◆ Exercise objective:
Please copy the data below exactly; none of the pictures in it belong in the copy.

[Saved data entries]
# # #
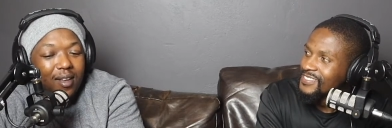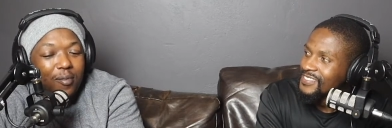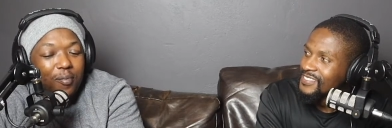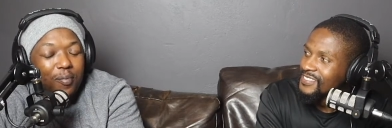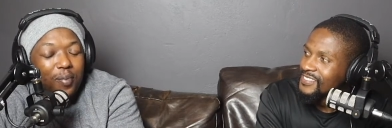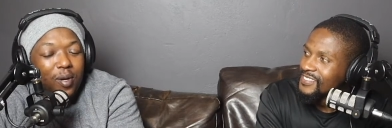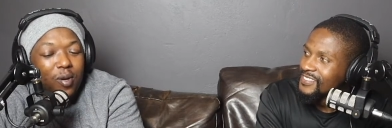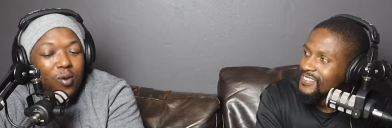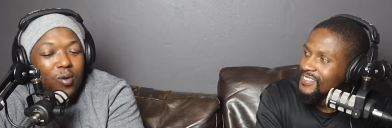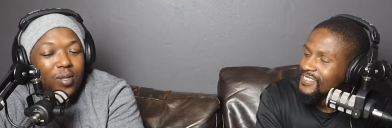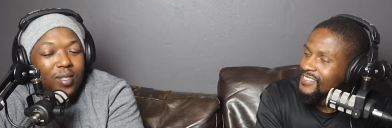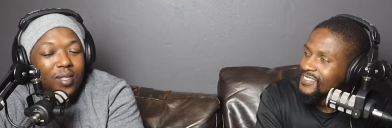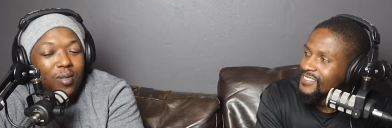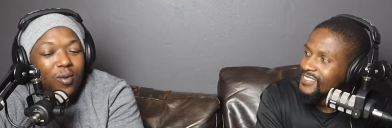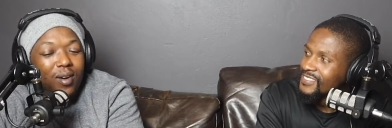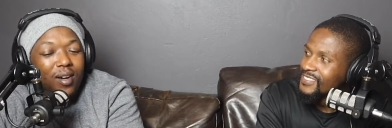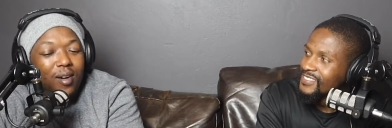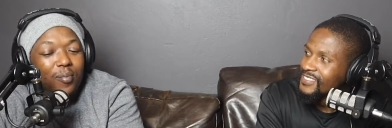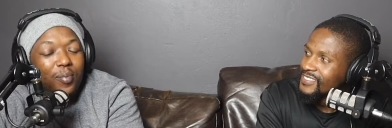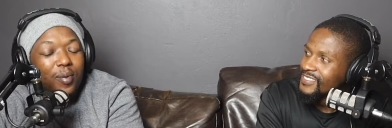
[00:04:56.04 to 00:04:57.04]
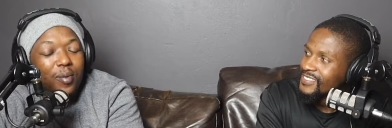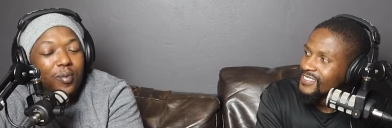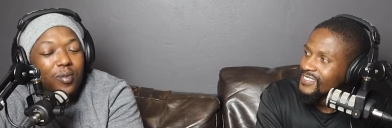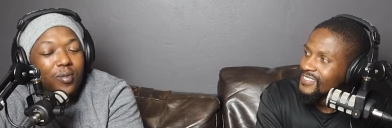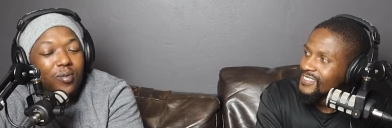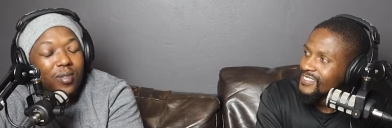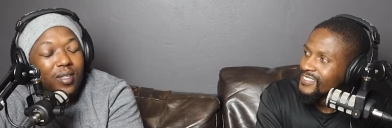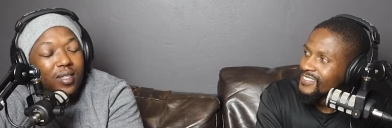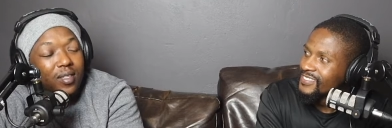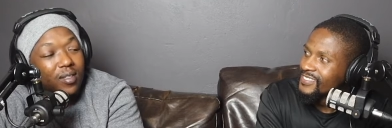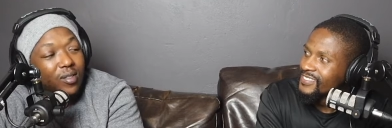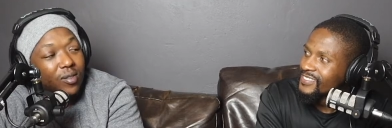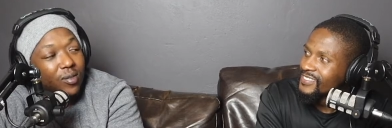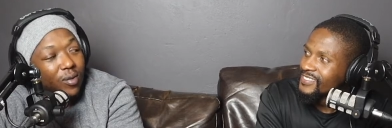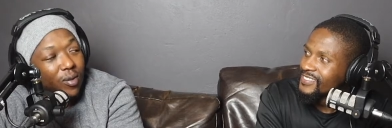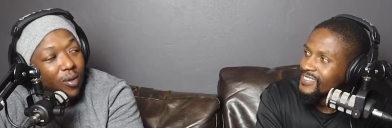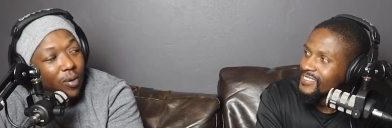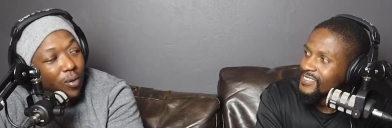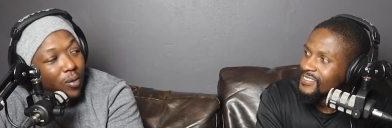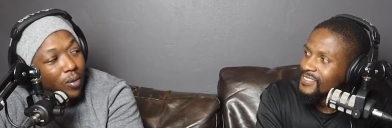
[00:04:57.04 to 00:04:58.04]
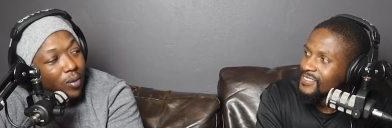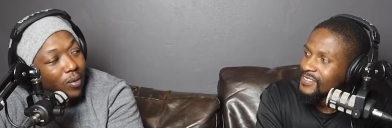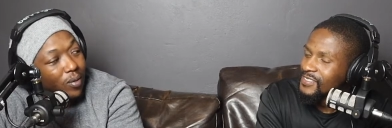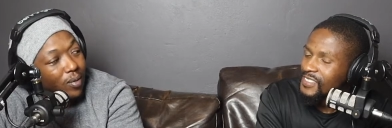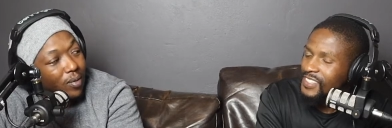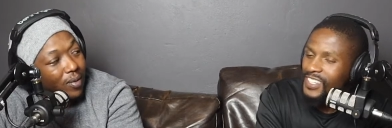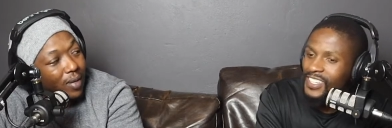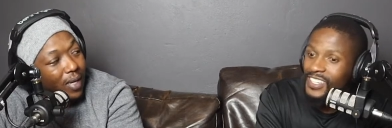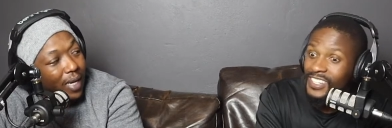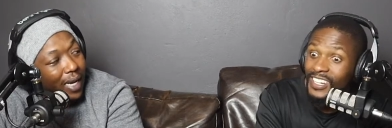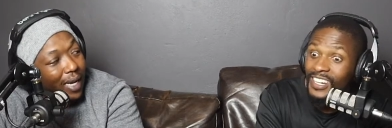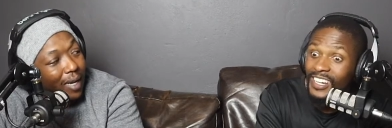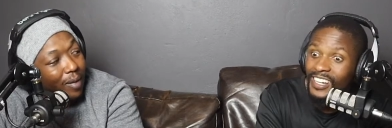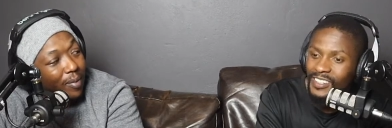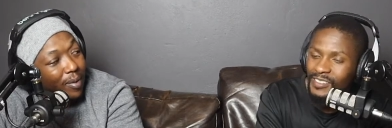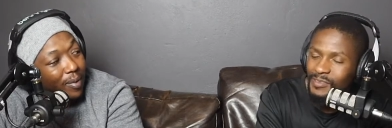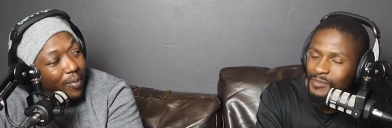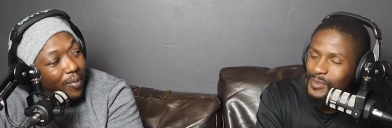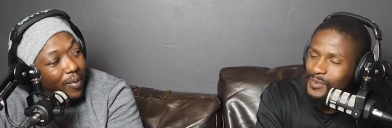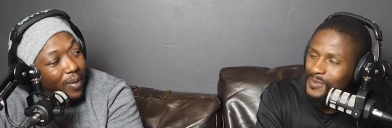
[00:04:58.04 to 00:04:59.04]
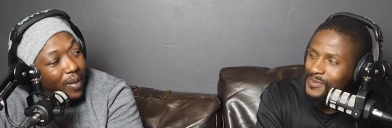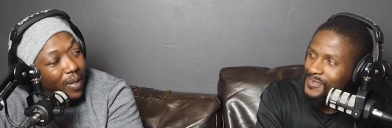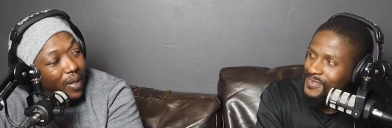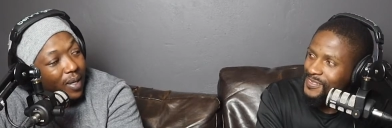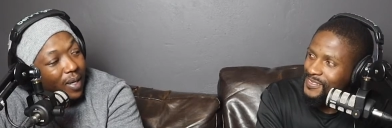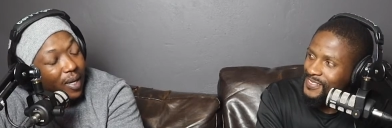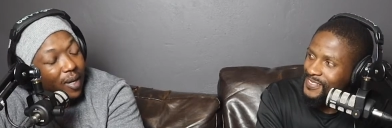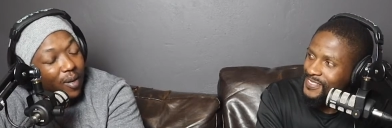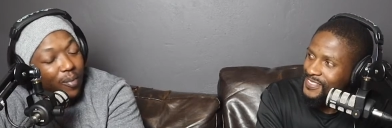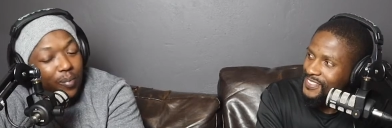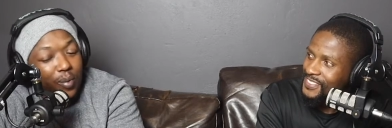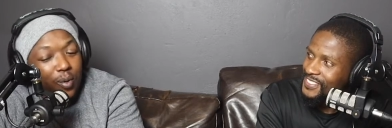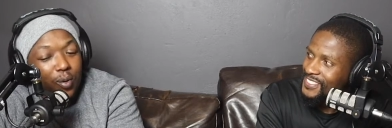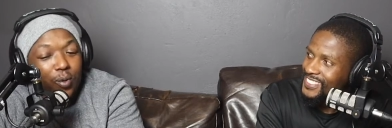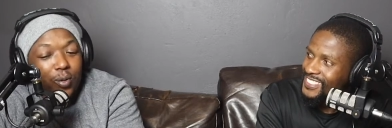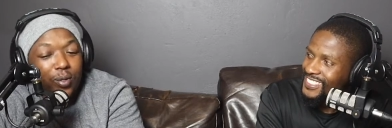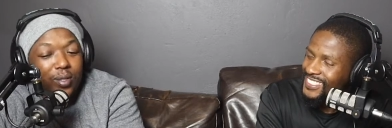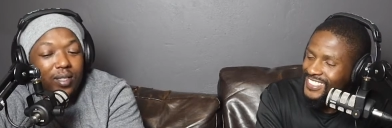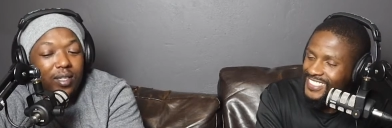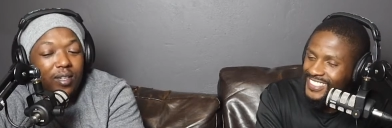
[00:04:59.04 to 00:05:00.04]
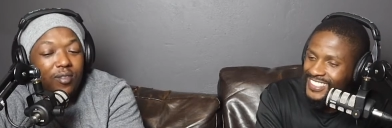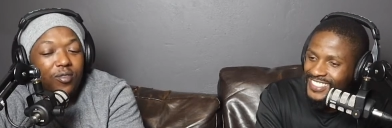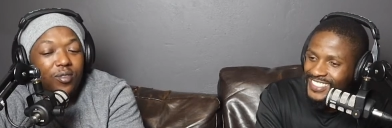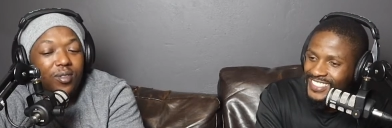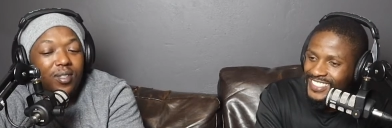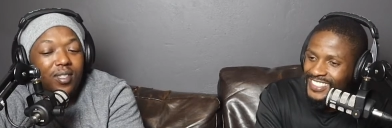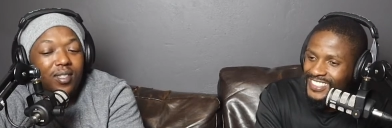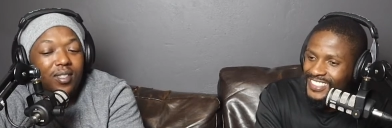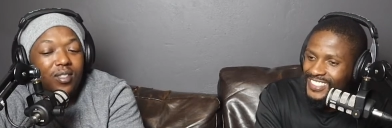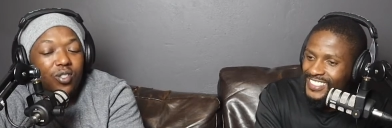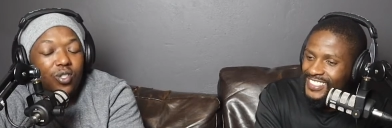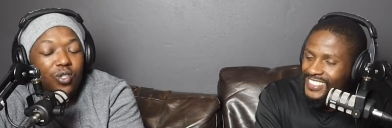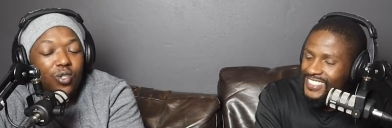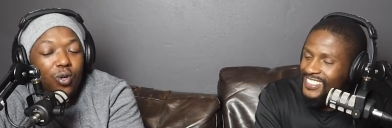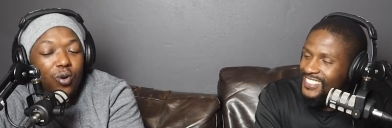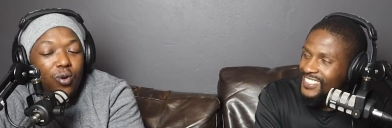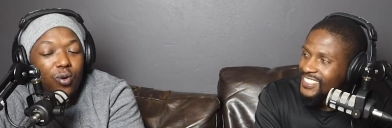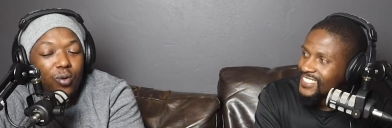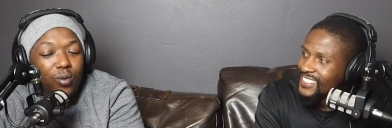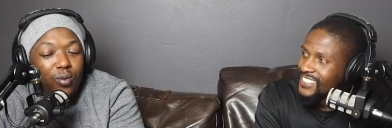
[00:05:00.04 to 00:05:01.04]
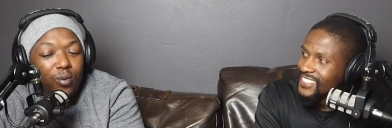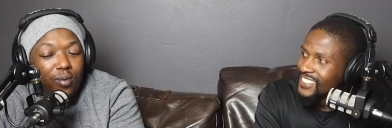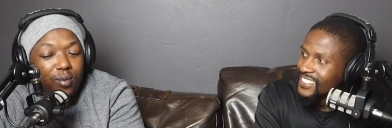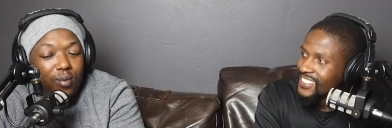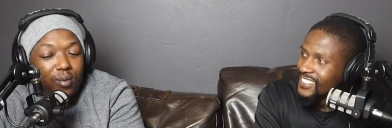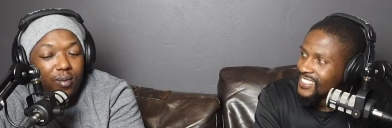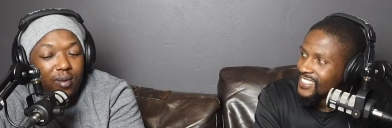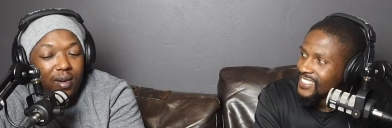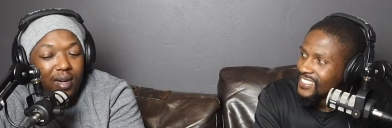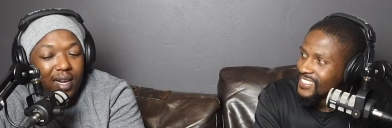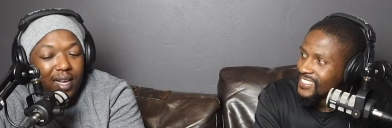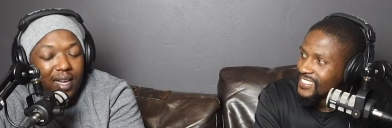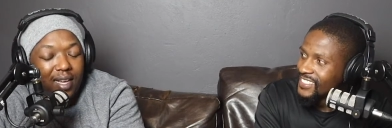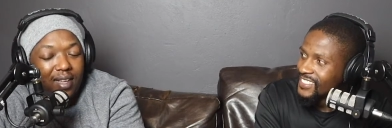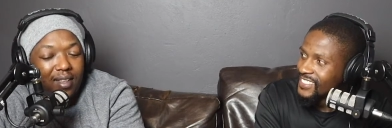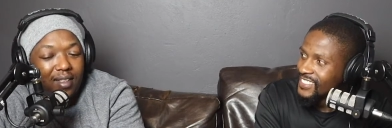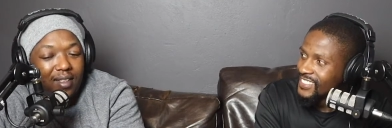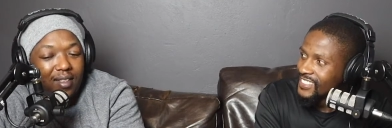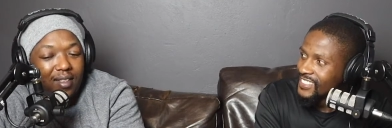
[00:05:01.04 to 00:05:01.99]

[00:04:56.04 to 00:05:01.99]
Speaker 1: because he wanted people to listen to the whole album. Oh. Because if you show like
# # #
◆ Written response:
[00:04:56.04 to 00:04:57.04]
[00:04:57.04 to 00:04:58.04]
[00:04:58.04 to 00:04:59.04]
[00:04:59.04 to 00:05:00.04]
[00:05:00.04 to 00:05:01.04]
[00:05:01.04 to 00:05:01.99]

[00:04:56.04 to 00:05:01.99]
Speaker 1: because he wanted people to listen to the whole album. Oh. Because if you show like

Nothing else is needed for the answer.